» Provided records
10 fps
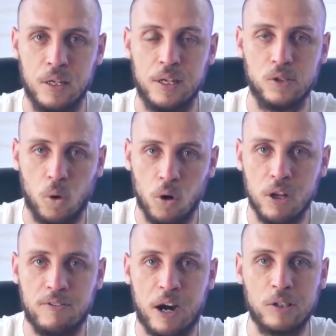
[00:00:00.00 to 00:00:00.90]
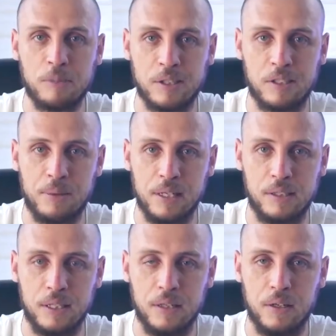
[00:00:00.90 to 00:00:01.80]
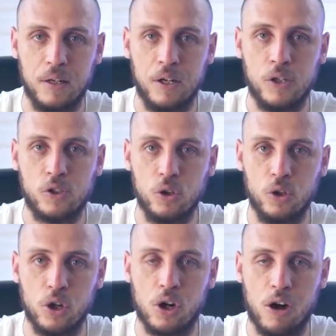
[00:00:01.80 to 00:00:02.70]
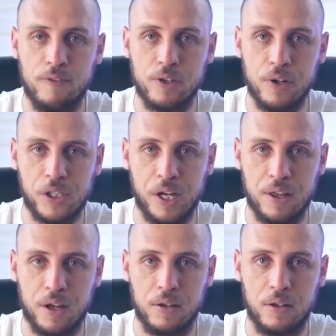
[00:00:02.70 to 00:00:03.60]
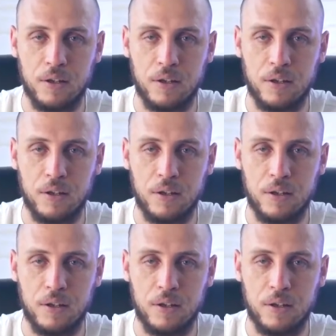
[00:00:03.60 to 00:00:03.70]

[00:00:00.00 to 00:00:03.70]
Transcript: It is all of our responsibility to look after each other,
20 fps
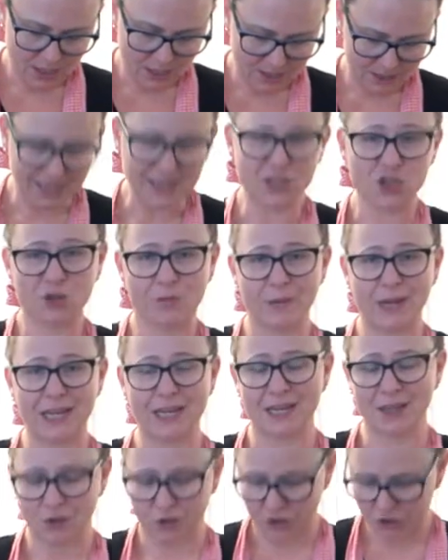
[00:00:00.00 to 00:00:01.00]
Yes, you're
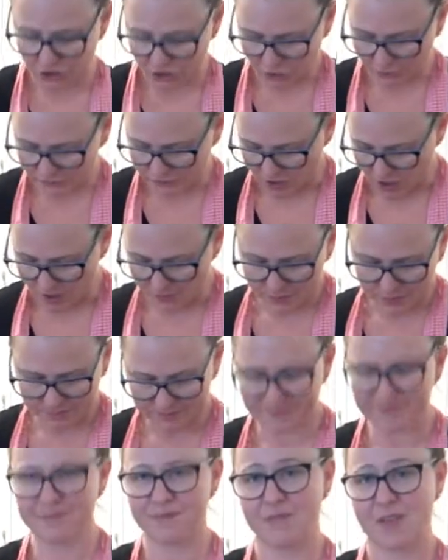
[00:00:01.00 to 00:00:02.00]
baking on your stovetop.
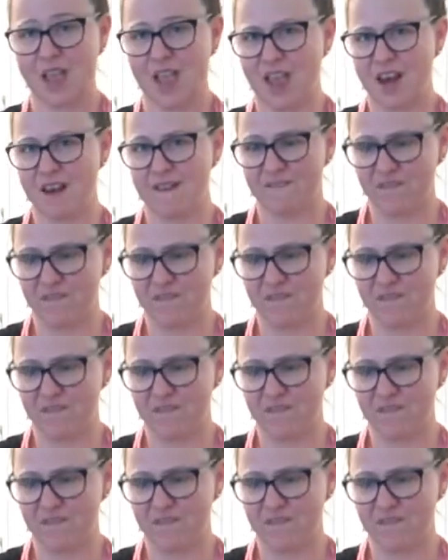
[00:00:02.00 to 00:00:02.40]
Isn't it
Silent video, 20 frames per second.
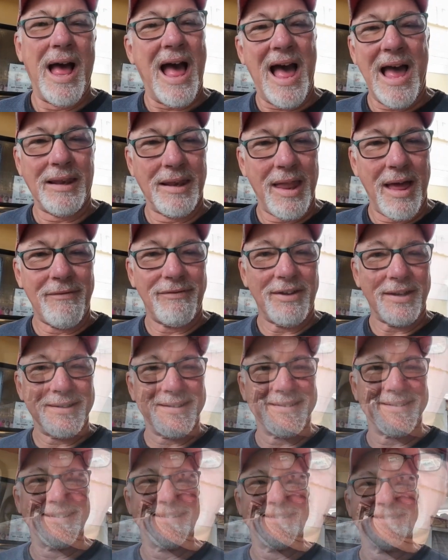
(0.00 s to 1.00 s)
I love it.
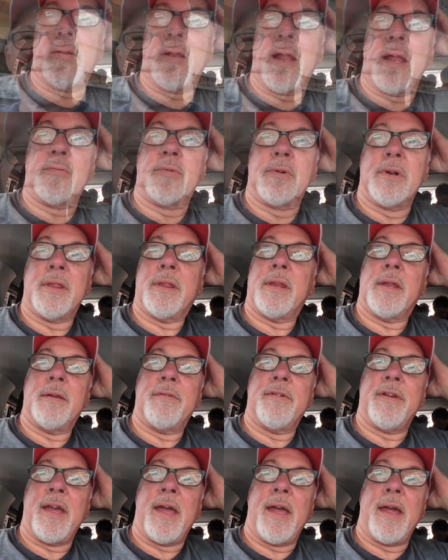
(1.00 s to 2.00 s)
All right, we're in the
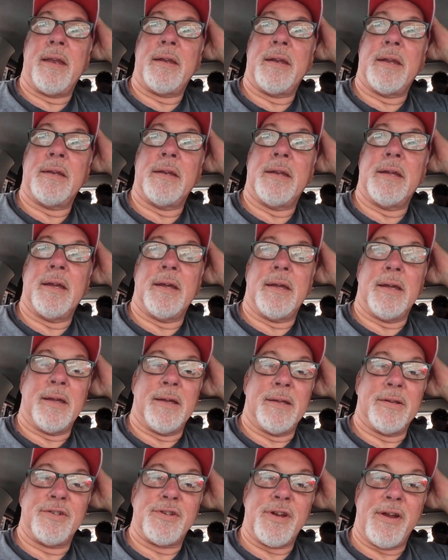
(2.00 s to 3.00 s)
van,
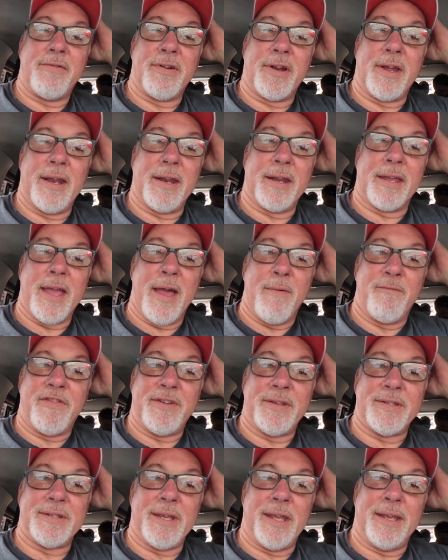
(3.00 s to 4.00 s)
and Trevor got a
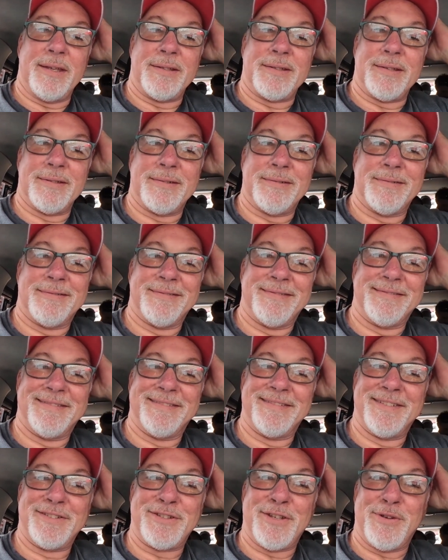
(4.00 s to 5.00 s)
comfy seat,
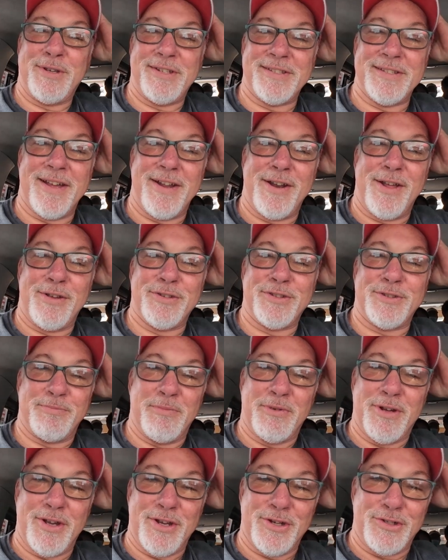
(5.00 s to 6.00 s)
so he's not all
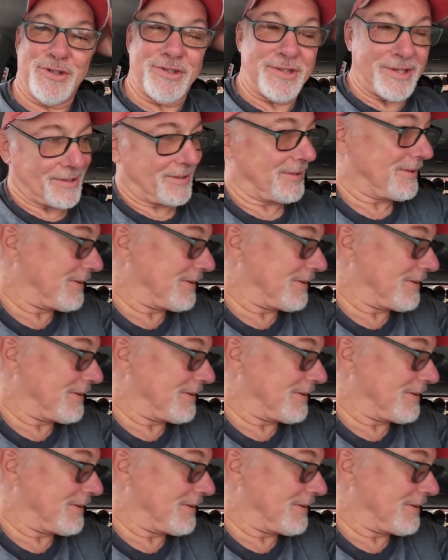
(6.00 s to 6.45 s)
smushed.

» Task brief
Any picture found in the data is to be skipped while the rest is copied exactly.

» Written response
10 fps
[00:00:00.00 to 00:00:00.90]
[00:00:00.90 to 00:00:01.80]
[00:00:01.80 to 00:00:02.70]
[00:00:02.70 to 00:00:03.60]
[00:00:03.60 to 00:00:03.70]

[00:00:00.00 to 00:00:03.70]
Transcript: It is all of our responsibility to look after each other,
20 fps
[00:00:00.00 to 00:00:01.00]
Yes, you're
[00:00:01.00 to 00:00:02.00]
baking on your stovetop.
[00:00:02.00 to 00:00:02.40]
Isn't it
Silent video, 20 frames per second.
(0.00 s to 1.00 s)
I love it.
(1.00 s to 2.00 s)
All right, we're in the
(2.00 s to 3.00 s)
van,
(3.00 s to 4.00 s)
and Trevor got a
(4.00 s to 5.00 s)
comfy seat,
(5.00 s to 6.00 s)
so he's not all
(6.00 s to 6.45 s)
smushed.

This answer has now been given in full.